[TASK INPUT — start]

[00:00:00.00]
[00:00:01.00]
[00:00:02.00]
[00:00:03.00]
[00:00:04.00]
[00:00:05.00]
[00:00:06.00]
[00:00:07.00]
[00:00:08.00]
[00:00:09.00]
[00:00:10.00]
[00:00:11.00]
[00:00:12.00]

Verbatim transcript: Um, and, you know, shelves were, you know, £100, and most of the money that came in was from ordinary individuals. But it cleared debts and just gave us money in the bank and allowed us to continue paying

[TASK INPUT — finish]
[TASK INPUT — start]

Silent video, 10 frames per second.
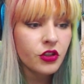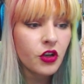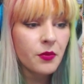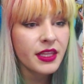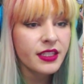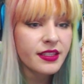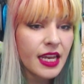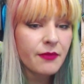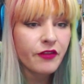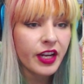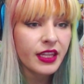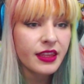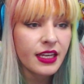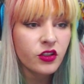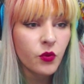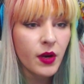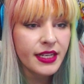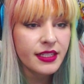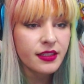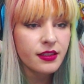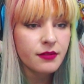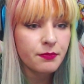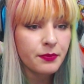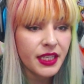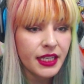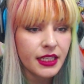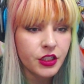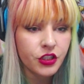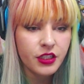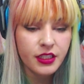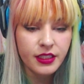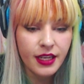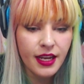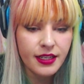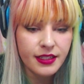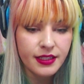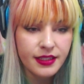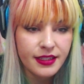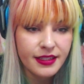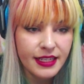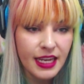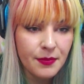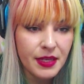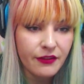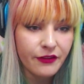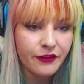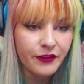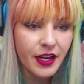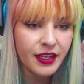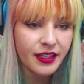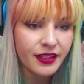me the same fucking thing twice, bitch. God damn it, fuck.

[TASK INPUT — finish]

#### TASK BRIEF
From the line holding "[00:00:04.00]" to the line holding "Verbatim transcript: Um, and, you", inclusive, restate each line above exactly as written.

#### WRITTEN RESPONSE
[00:00:04.00]
[00:00:05.00]
[00:00:06.00]
[00:00:07.00]
[00:00:08.00]
[00:00:09.00]
[00:00:10.00]
[00:00:11.00]
[00:00:12.00]

Verbatim transcript: Um, and, you know, shelves were, you know, £100, and most of the money that came in was from ordinary individuals. But it cleared debts and just gave us money in the bank and allowed us to continue paying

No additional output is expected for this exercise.